- How the good things in life can be even better
- Why science isn’t all bad
- Why this really can make a huge difference to health for all of us
Today I have some fantastic news for those of you with a penchant for red wine.
It turns out that a small glass a day is good for you as it can lower blood pressure for those at risk according to a study published in 20201.
So that’s great!
But I have even better news for those who like this story but are either trying to avoid the excess of lockdown or simply don’t like Bacchus’ produce.
But first let me tell you a little more about the red wine story.
You see it baffled scientists for many years that our French cousins liked their rich cheeses, cream sauces and plenty of good fatty meat yet the levels of cardiovascular problems were far below those on these shores.
In addition, the population of Gaul suffered lower incidence of diabetes, Alzheimer’s and even cancer yet they were happy to continue eating sugary pastries, cream cakes and not adverse to a packet of Gauloises cigarettes a day.
This led to a lot of consternation amongst those who wanted to prove that high fat diets were the root of all health evil and they wailed and gnashed their teeth about what became known as the French Paradox.
Theories about the genetic makeup of the people, the nature of soils and even an illusion created by the French authority’s inability to collect data were all postulated as the reason, but it seems a potential answer was one which threw the fledgling nutritionists into even more of a quandary.
In 1991 a team working in the USA noticed that the population of France drank more red wine than anyone else and they looked at whether this might be the reason behind the difference.

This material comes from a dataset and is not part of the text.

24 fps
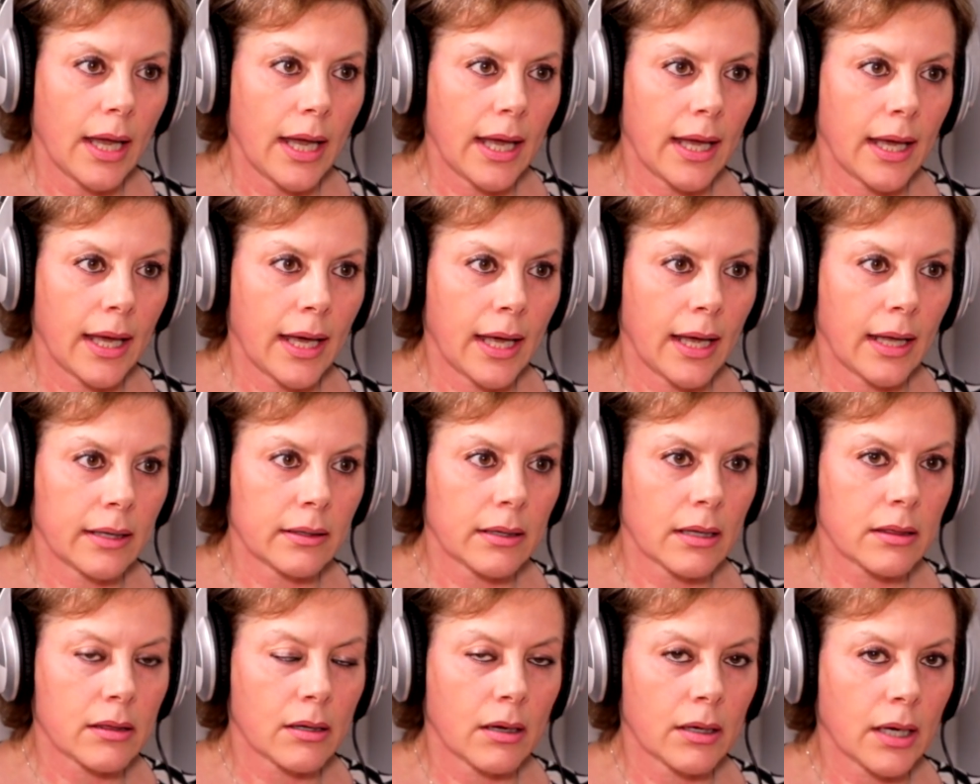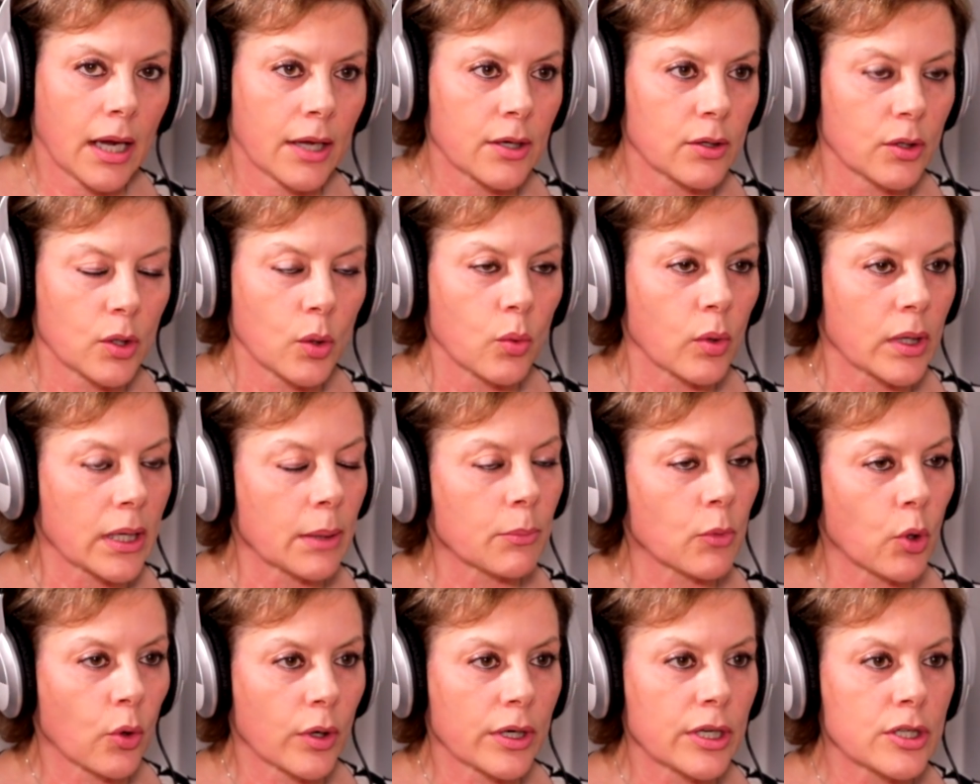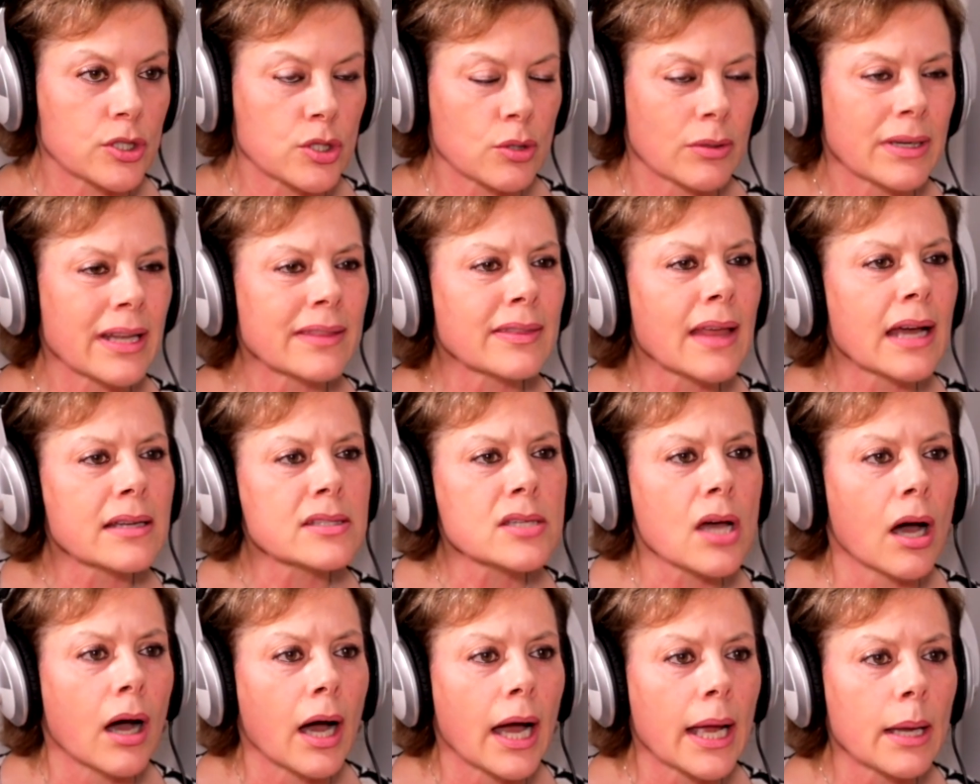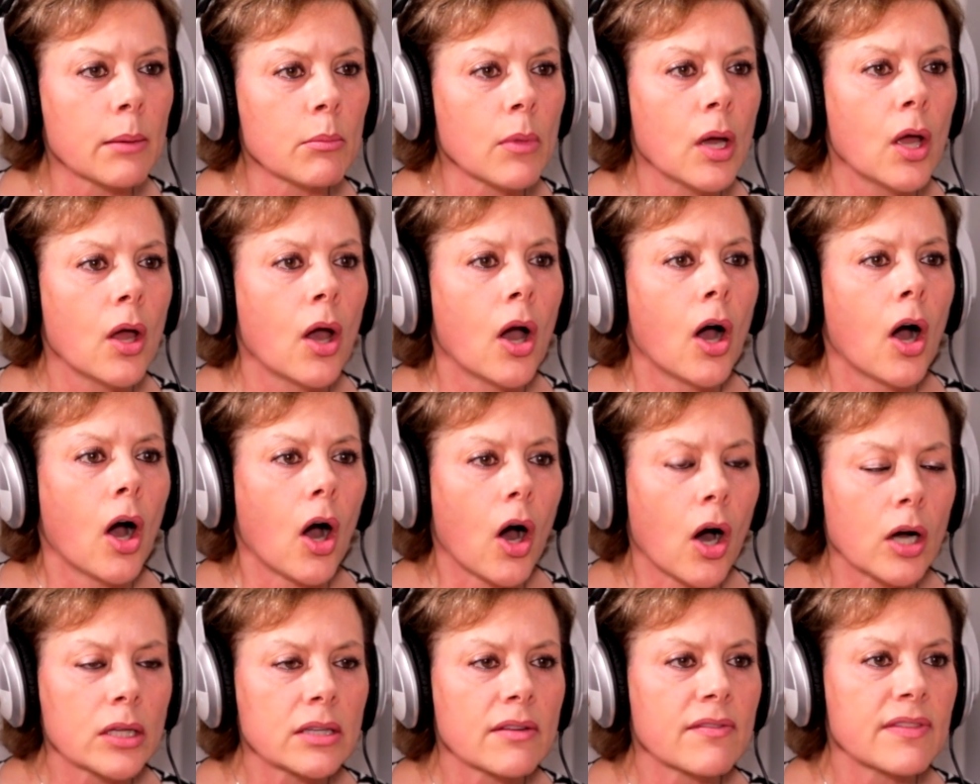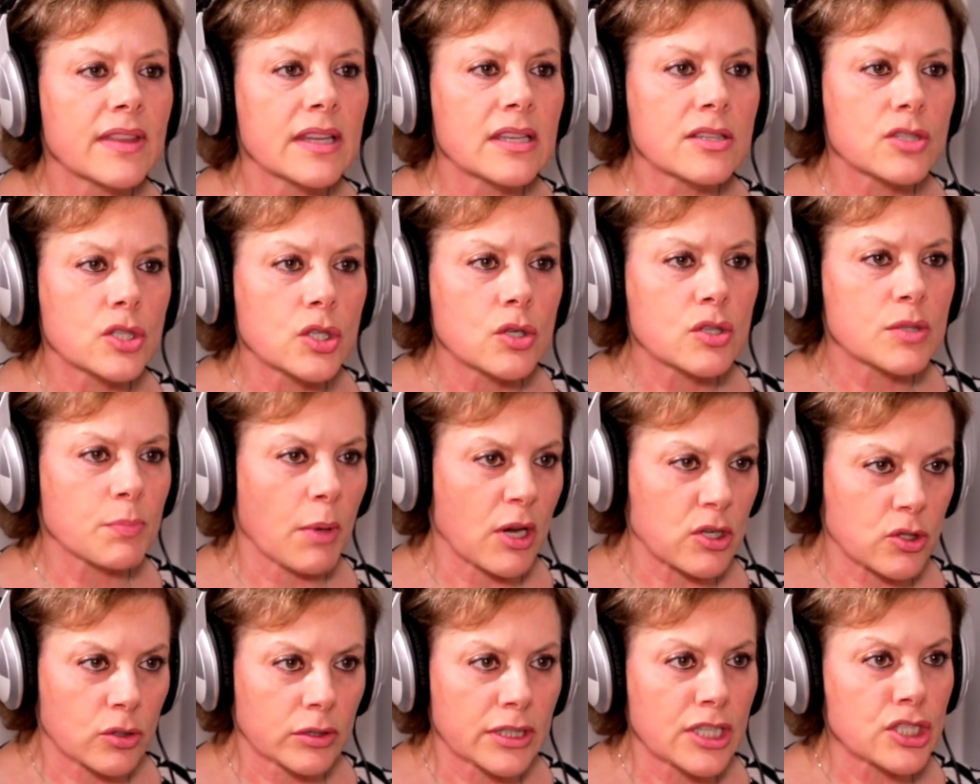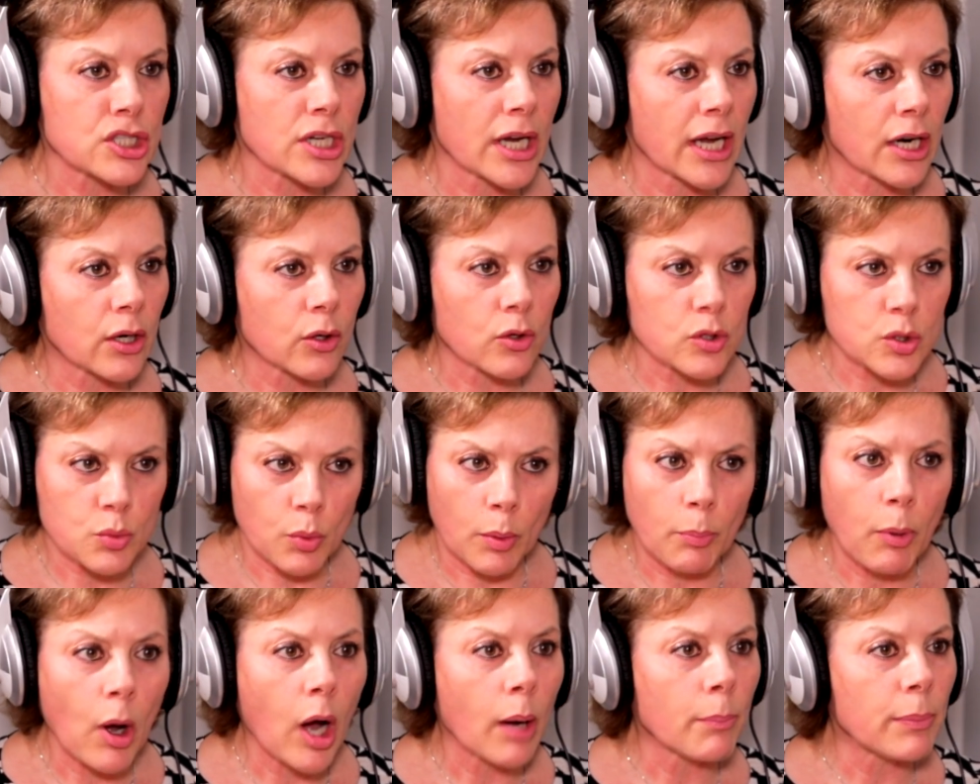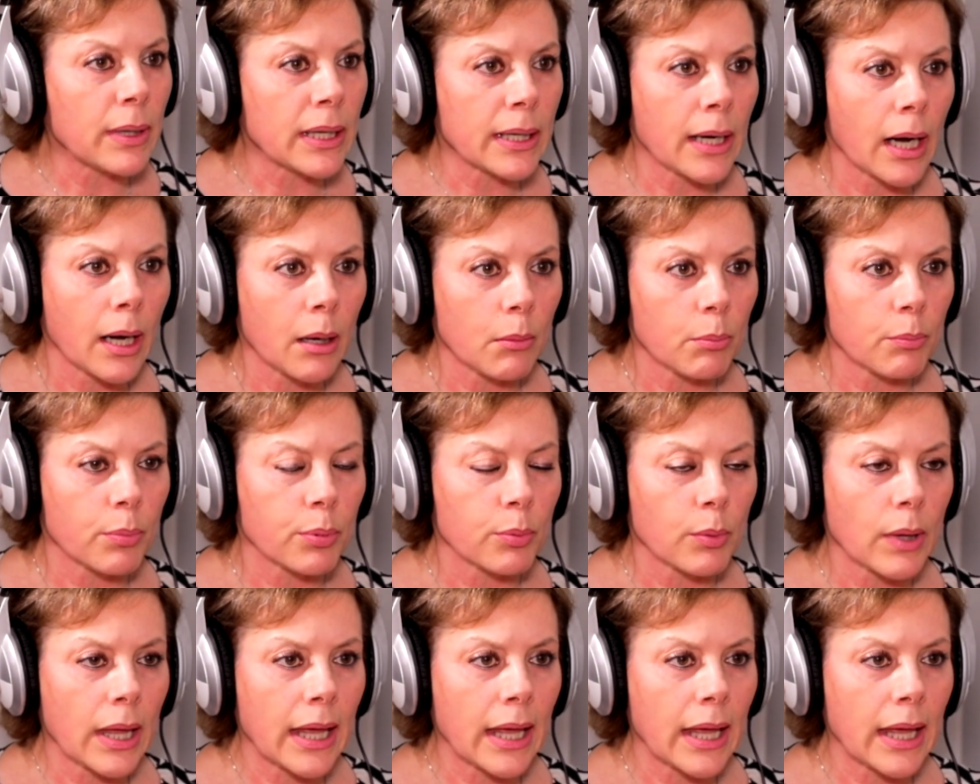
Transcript: And I thought, I don't know what I'm going to do. And at that time, all of these new specialty channels were popping up.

To their surprise they discovered a constituent of this beloved beverage which held the key.
Why you’ve got to love science
An extract from wine was concentrated and from it a specific compound was identified which when used in animal studies showed that it could have a remarkable effect on metabolism, blood flow and even cancer development. The compound is called Resveratrol.
This discovery caused quite a bit of a stir and was aired in an episode of 60 Minutes (a US TV programme) causing a massive increase in the sale of red wine throughout the Americas.
Resveratrol became a byword for health and many supplement manufacturers began to use extracts of grapes to try to improve the bioavailability of this substance, which was where they found a problem.
You see, whilst the Resveratrol in wine is really good for us, it is also in relatively small amounts and having created such a storm it rapidly became clear that this wasn’t the whole reason for the French Paradox, which was a shame as it would have been great to get red wine on prescription.
Trying to concentrate the compound from grapes was very tricky as it is only to be found in the skins and in minute quantities in the seeds. The flesh is no use at all and this left the natural remedy movement in a bit of a fix.
They had discovered this amazing health tonic but now couldn’t figure out how to get it to the public in sufficient quantities and with controlled quality.
In the past we have tried to source Grape Seed Extract but have always been frustrated to find that supply was limited and unreliable purely because grape growers can make more money from wine making than from Resveratrol extraction – and I wasn’t about to demand that they stopped making wine!
A Japanese weed provides the answers
The science behind using Resveratrol was clear and in over 100 published studies in the last ten years a number of really important health benefits have been noted and proven including:
- Protecting the endothelial lining of your arteries, so blood flows as it should.
- Reducing oxidative stress, which prevents premature aging of cells and keeps them active.
- Blocking the production of inflammatory agents, preventing pain associated with common joint and muscle conditions such as arthritis.
- Supporting cells that improve mental function, and promoting oral/dental health.
- Suppressing the development of malignant cells, by preventing cancer cell replication and enhancing cancer cell death in a variety of laboratory cell culture studies.
- Improving muscle health, by reducing muscle wasting associated with diabetes and cancer.
The list is really impressive and shows how Resveratrol can affect cellular function at many levels and as such can make a contribution to health in many ways, in fact it can be considered as a universal tonic.
The problem comes from trying to find a source which is reliable, plentiful and rich in Resveratrol – and that is where a virulent garden weed plays its part.
This scourge of hedgerows and open spaces in the UK has become a real problem for gardeners and local authorities to control as it is very aggressive in its growing habits and will colonise huge areas preventing anything else from growing.
But, scientists discovered that its roots are an incredible source of Resveratrol which it uses to help protect itself from toxins in the environment it grows in and this helps it become resistant to many commonly used herbicides.
So, we can use this rampant pest as a really useful source of the Resveratrol without expensive processes to recover it, and safe in the knowledge that we are helping rid the UK of a damaging plant.
Truly a win-win scenario if ever I heard one, with the added benefit that I can still enjoy a glass of red wine safe in the knowledge that it contains a healthy compound as well as being able to confound nutritionists… all is well!
1 Weaver, S. R., Rendeiro, C., McGettrick, H. M., Philp, A., & Lucas, S. J. (2020). Fine wine or sour grapes? A systematic review and meta-analysis of the impact of red wine polyphenols on vascular health. European journal of nutrition, 1-28.